The Battle of Malta, of course, has broken its own record for attendance every year of its existence.
You can still find plenty of big buy-ins and their usual suspects around but the true momentum in the poker industry lies in the low buy-ins.
It's only going to grow with India and China coming into the fold. It's poker for the people and that's a healthy sign for the next decade.
12. The Rise of Twitch/Live Streaming
On another streaming level.
Speaking of poker for the people ... It doesn't get more grassroots than a guy with a webcam and a few open online poker tables streaming from his basement to a group of friends and eager learners.
That's what Twitch.tv has wrought and its dramatic rise in popularity has shown there are still uncharted poker markets out there to be reached.
Jason Somerville is, of course, the king of the medium but cohorts like Parker "tonkaaaaP" Talbot and Jamie Staples have likewise built up extensive followings.
Big guns like Lex Veldhuis, Dutch Boyd, Doug Polk, Jeff Gross and Bill Perkins have also jumped on board and reshaped what you can expect to see on a stream. Perkins' amazing PokerStars Championship package giveaways sets a whole new bar.
Meanwhile, feature and final-table live streams from poker events around the world have also become the norm and opened up a whole new level of accessibility for poker fans locally and internationally.
It's a far cry from old episodes of the WPT playing on a corner TV at the sports bar and it might just lead poker back to the masses in the coming years.
11. Every Day at Rail Heaven
For those who worked office jobs in the late 2000s it doesn't take much more than those two words to bring back some incredible memories of an entirely different time and place in poker.

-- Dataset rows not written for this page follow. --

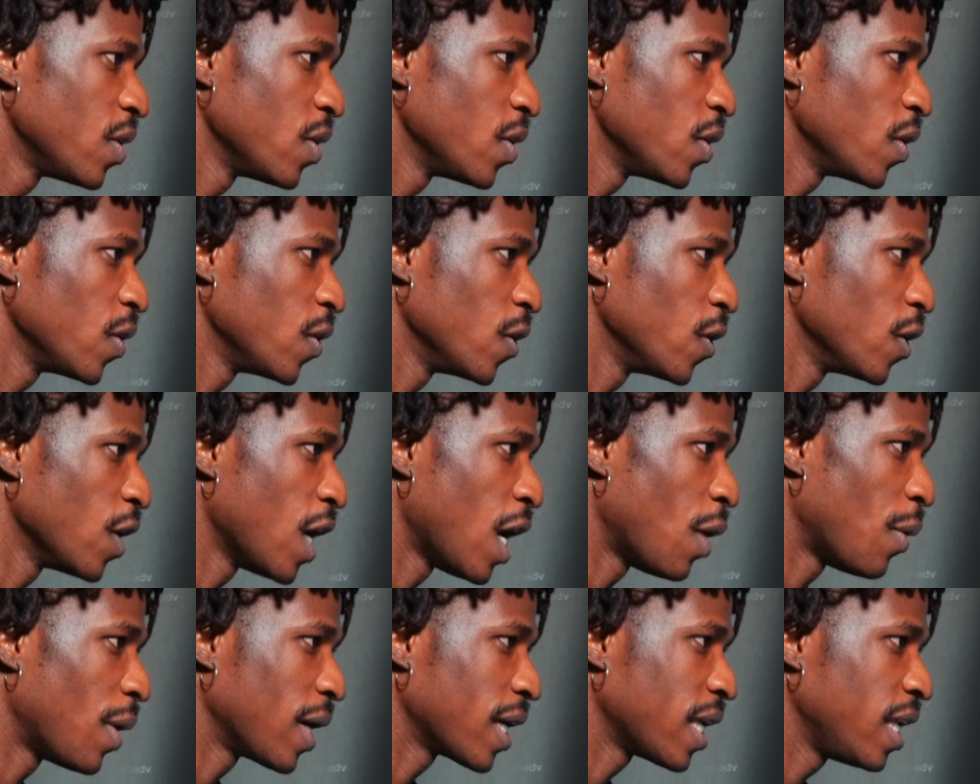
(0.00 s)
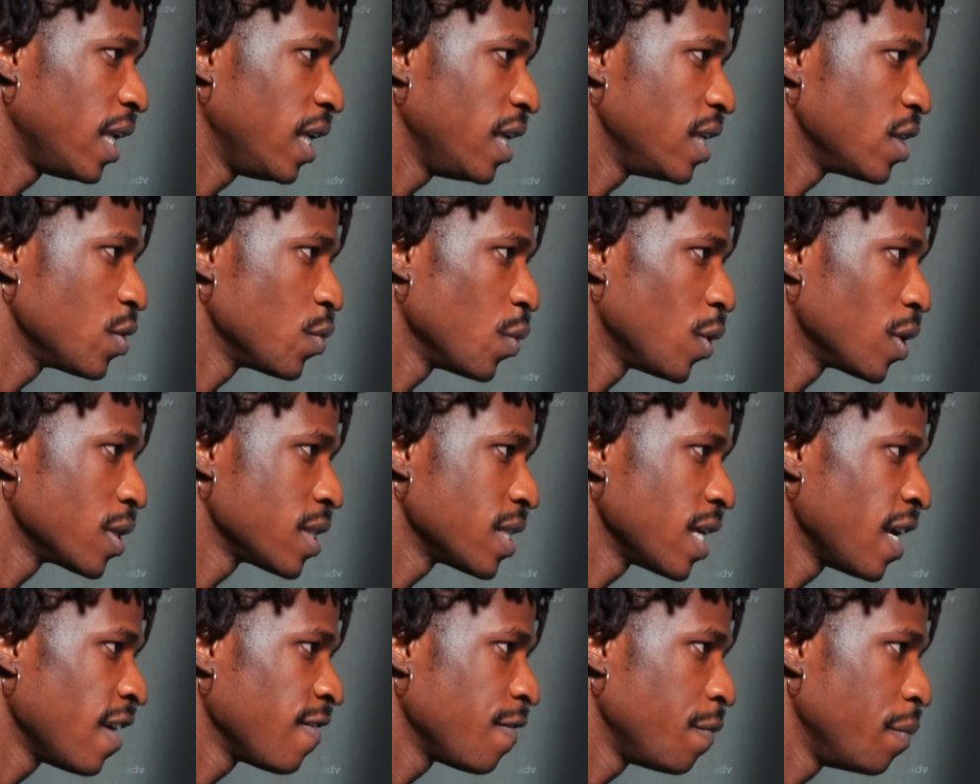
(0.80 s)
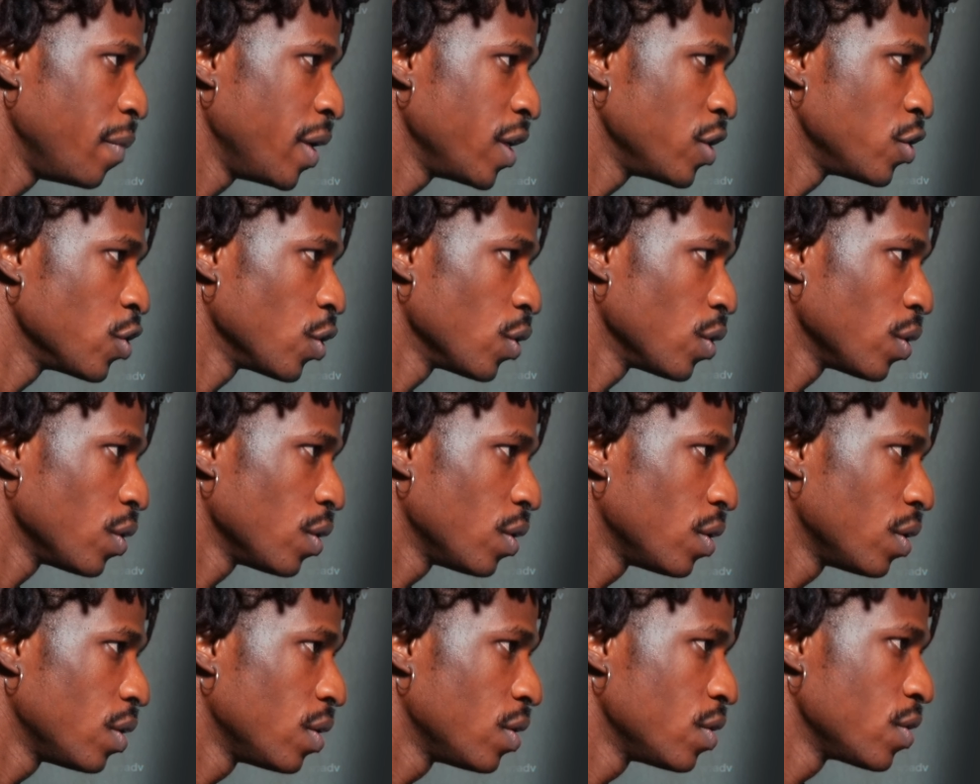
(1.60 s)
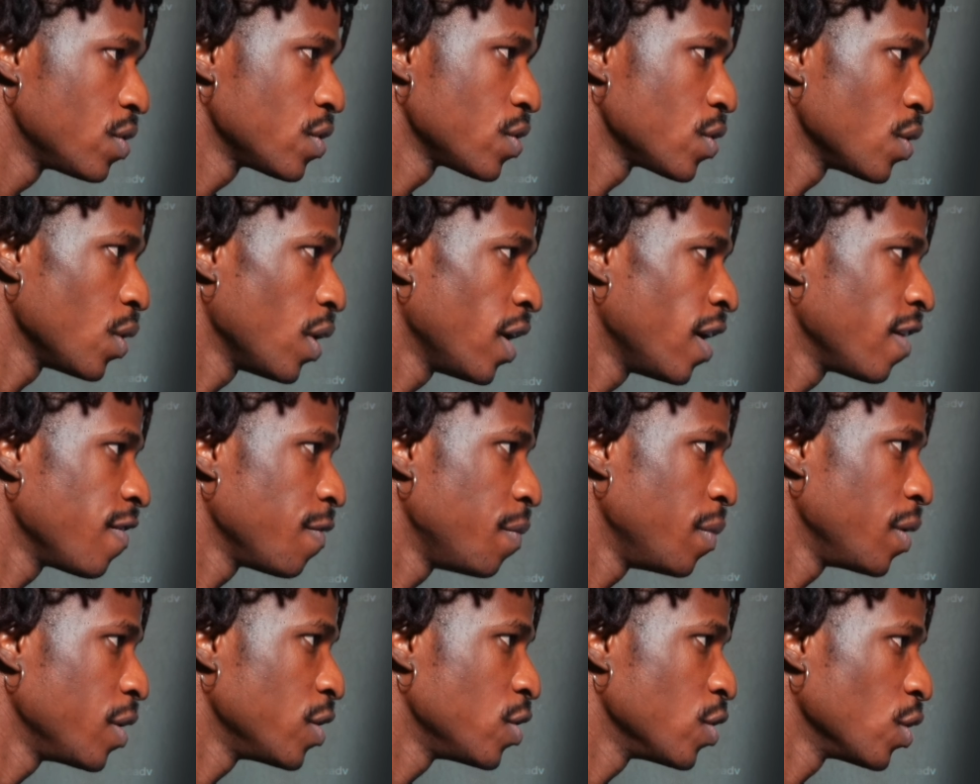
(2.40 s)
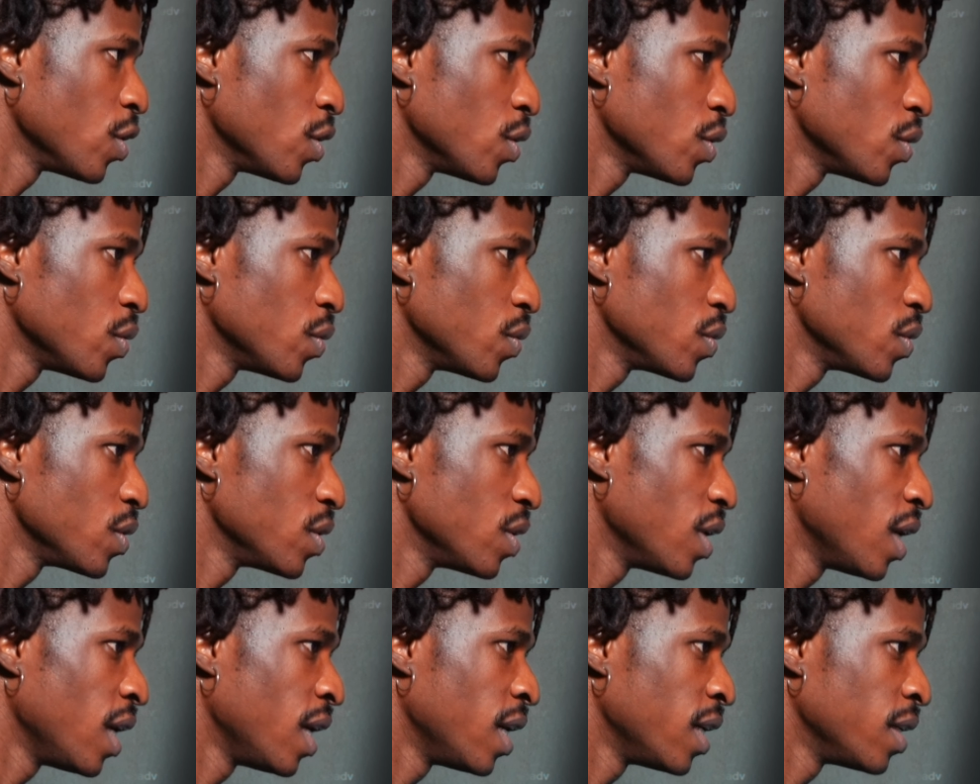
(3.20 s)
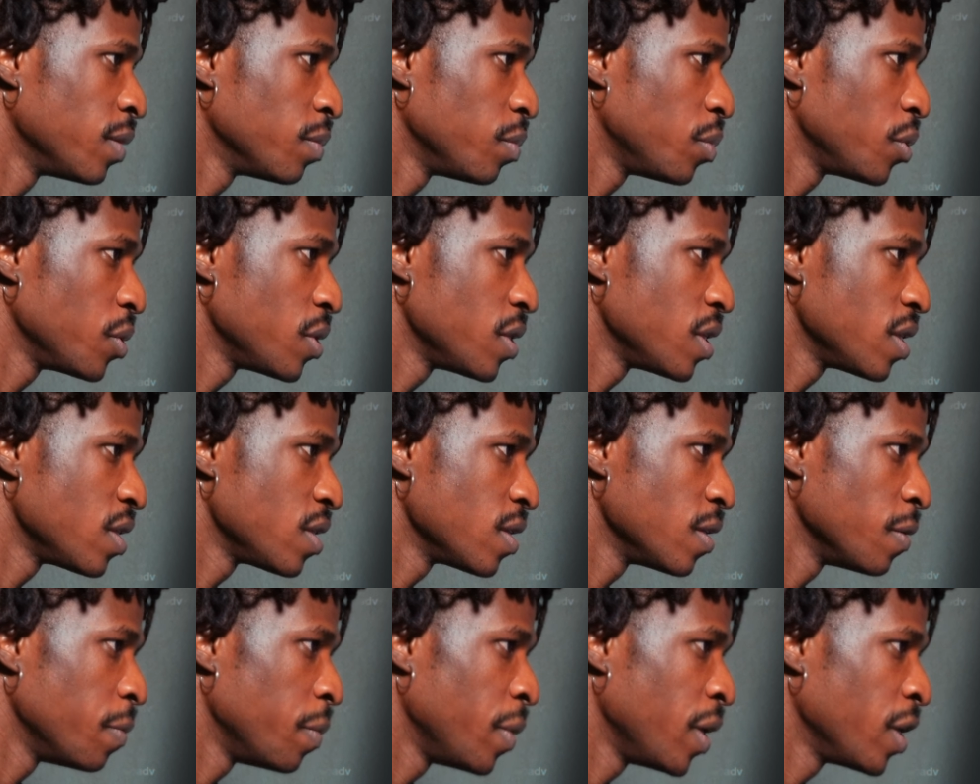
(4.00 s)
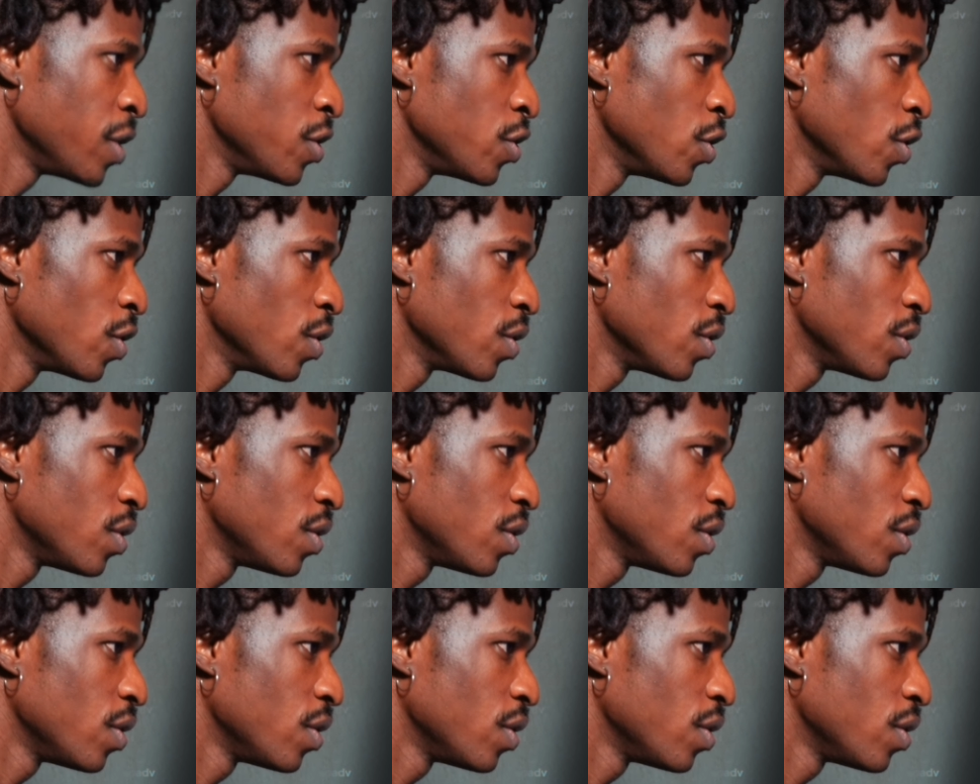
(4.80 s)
you know, our key is what? F major. So F major and put it to major.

For those who missed it ... well, it's kind of hard to capture just what it felt like to log in to the old Full Tilt Poker client on a Tuesday afternoon and see million-dollar bankrolls on the table.
The epic sessions between Tom 'durrrr' Dwan and Viktor 'Isildur1' Blom (and ultimately Blom-Brian Hastings) in Nov. 2009 might have been its ultimate peak but watching Ivey, Antonius, Sahamies & Hansen and an amazing crop of young guns (Phil Galfond, The Dang brothers, Jungleman) pick apart the many accounts of Guy Laliberte at astonishing limits daily was, well, virtually unbelievable.
How much of that was 'real' money changing hands we might not ever now. But on the surface it was thrilling to watch, regardless. We could pick out 100 different moments that stand out but that Rail Heaven existed at all seems like a dream we can't quite believe actually happened.